Activity. Omit the images. Restate all of the records word for word.

--- Records for the exercise ---

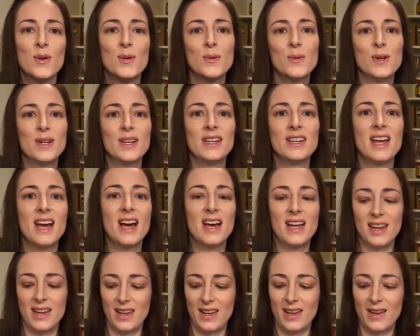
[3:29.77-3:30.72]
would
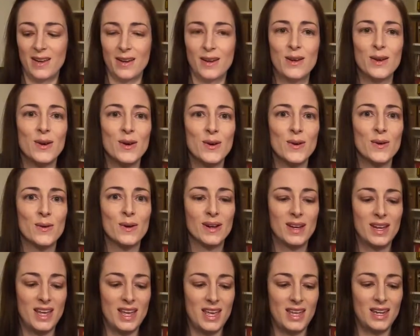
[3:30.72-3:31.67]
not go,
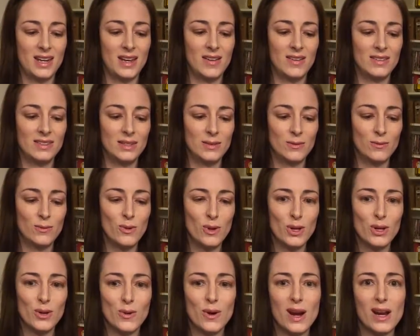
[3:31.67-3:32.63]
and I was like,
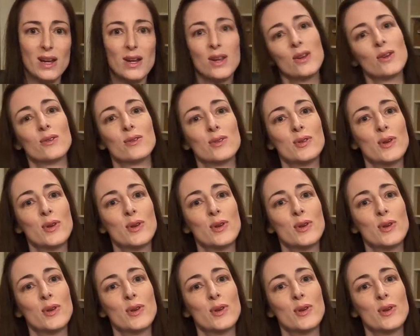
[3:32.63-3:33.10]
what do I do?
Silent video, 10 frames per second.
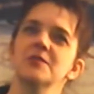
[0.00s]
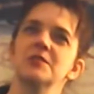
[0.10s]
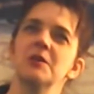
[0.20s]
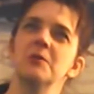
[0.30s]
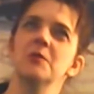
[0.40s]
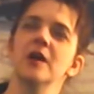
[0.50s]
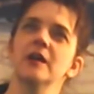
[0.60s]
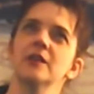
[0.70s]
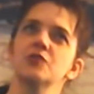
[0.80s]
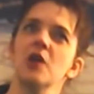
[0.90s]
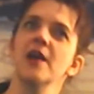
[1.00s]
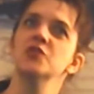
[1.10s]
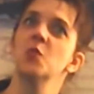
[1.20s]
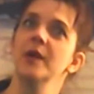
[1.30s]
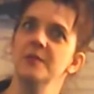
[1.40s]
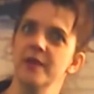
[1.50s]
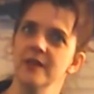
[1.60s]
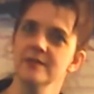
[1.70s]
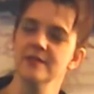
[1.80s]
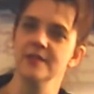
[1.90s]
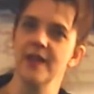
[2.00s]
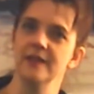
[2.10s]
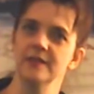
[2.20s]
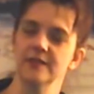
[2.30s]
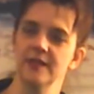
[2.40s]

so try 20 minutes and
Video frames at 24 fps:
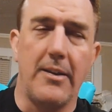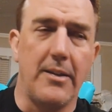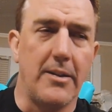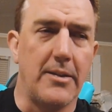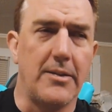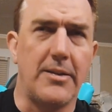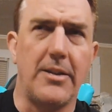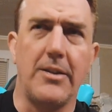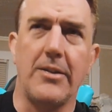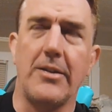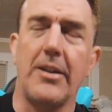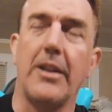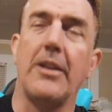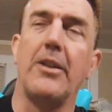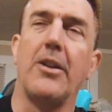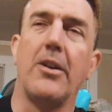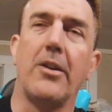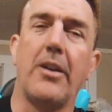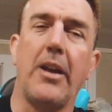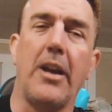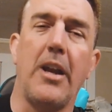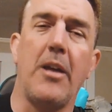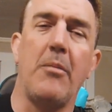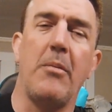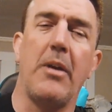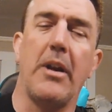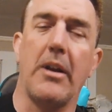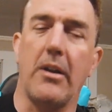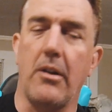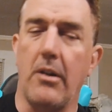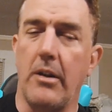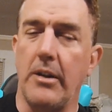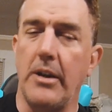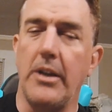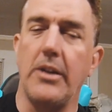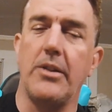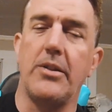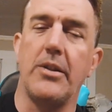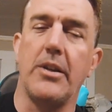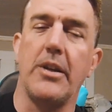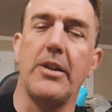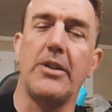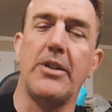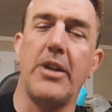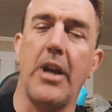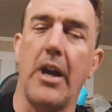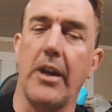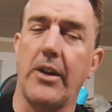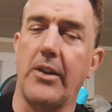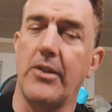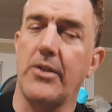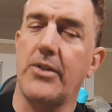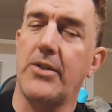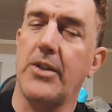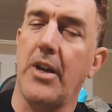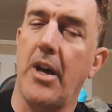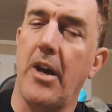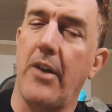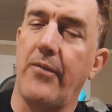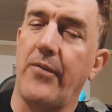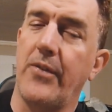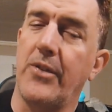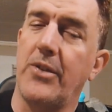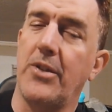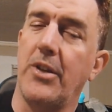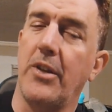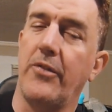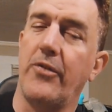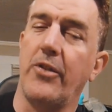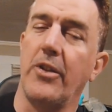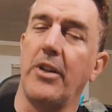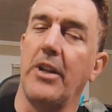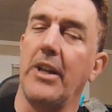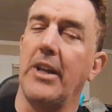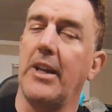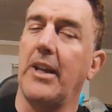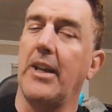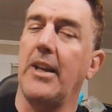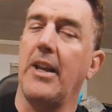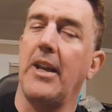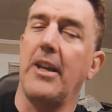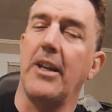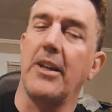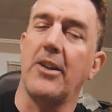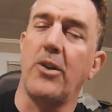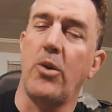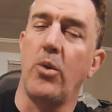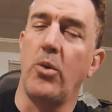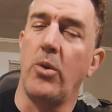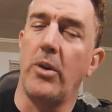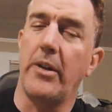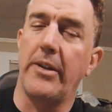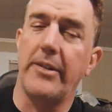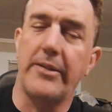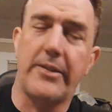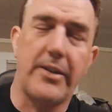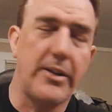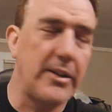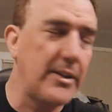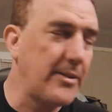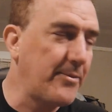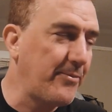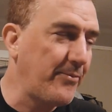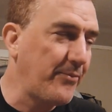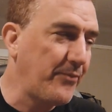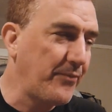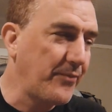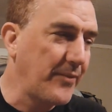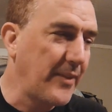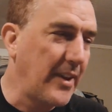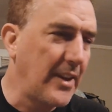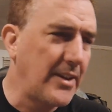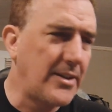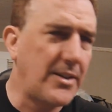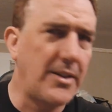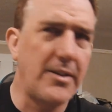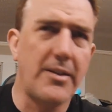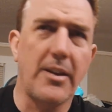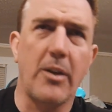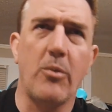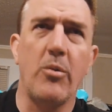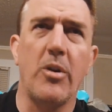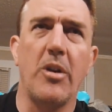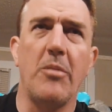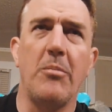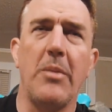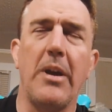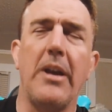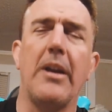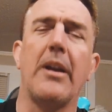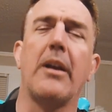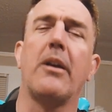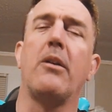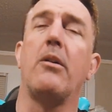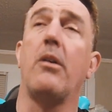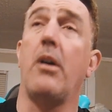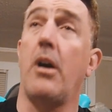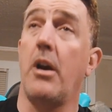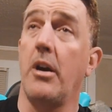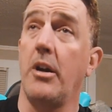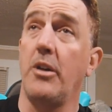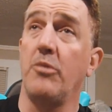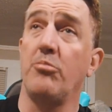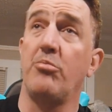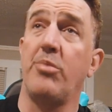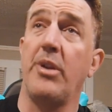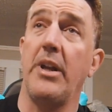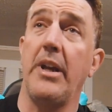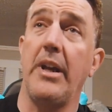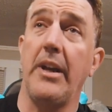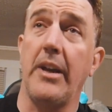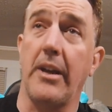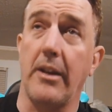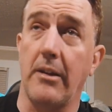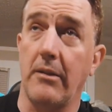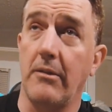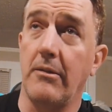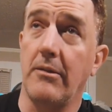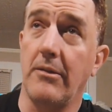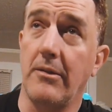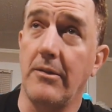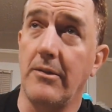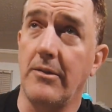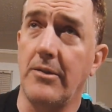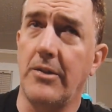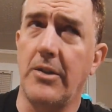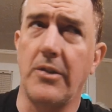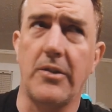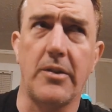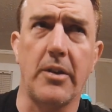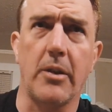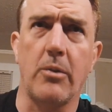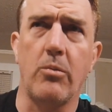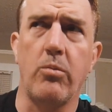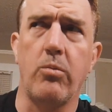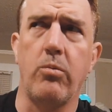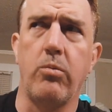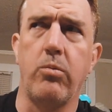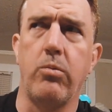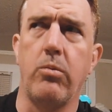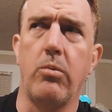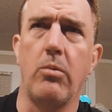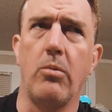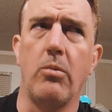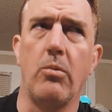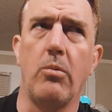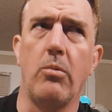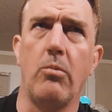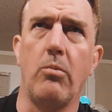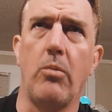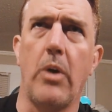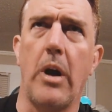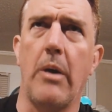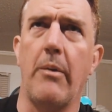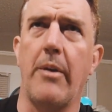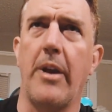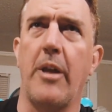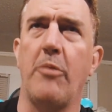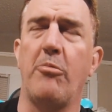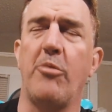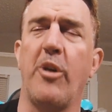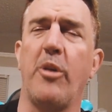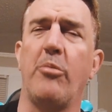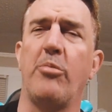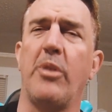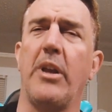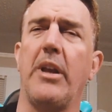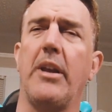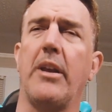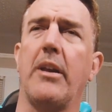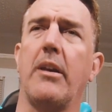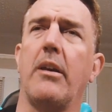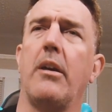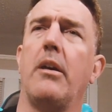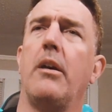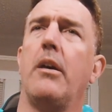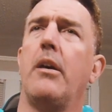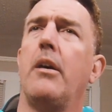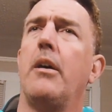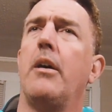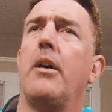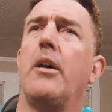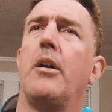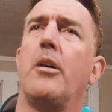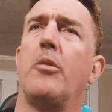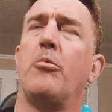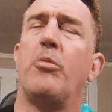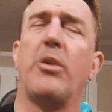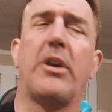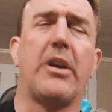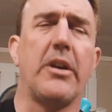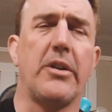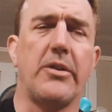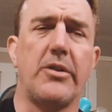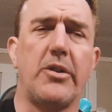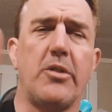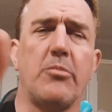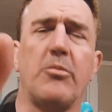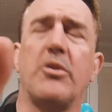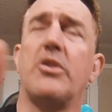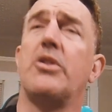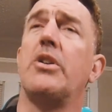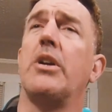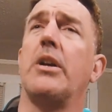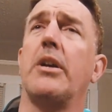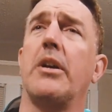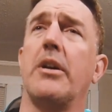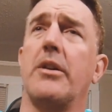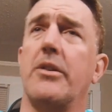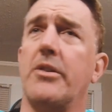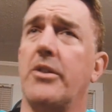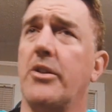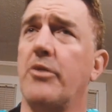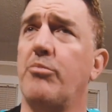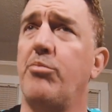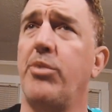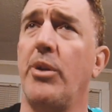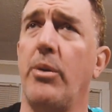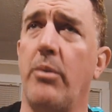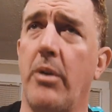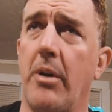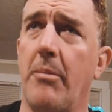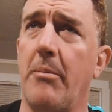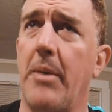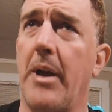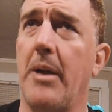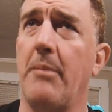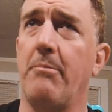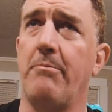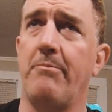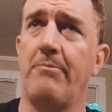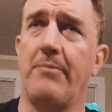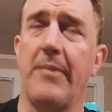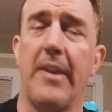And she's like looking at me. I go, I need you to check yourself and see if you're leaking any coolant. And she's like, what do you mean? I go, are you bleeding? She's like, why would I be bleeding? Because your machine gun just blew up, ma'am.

---

Solution.
[3:29.77-3:30.72]
would
[3:30.72-3:31.67]
not go,
[3:31.67-3:32.63]
and I was like,
[3:32.63-3:33.10]
what do I do?
Silent video, 10 frames per second.
[0.00s]
[0.10s]
[0.20s]
[0.30s]
[0.40s]
[0.50s]
[0.60s]
[0.70s]
[0.80s]
[0.90s]
[1.00s]
[1.10s]
[1.20s]
[1.30s]
[1.40s]
[1.50s]
[1.60s]
[1.70s]
[1.80s]
[1.90s]
[2.00s]
[2.10s]
[2.20s]
[2.30s]
[2.40s]

so try 20 minutes and
Video frames at 24 fps:
And she's like looking at me. I go, I need you to check yourself and see if you're leaking any coolant. And she's like, what do you mean? I go, are you bleeding? She's like, why would I be bleeding? Because your machine gun just blew up, ma'am.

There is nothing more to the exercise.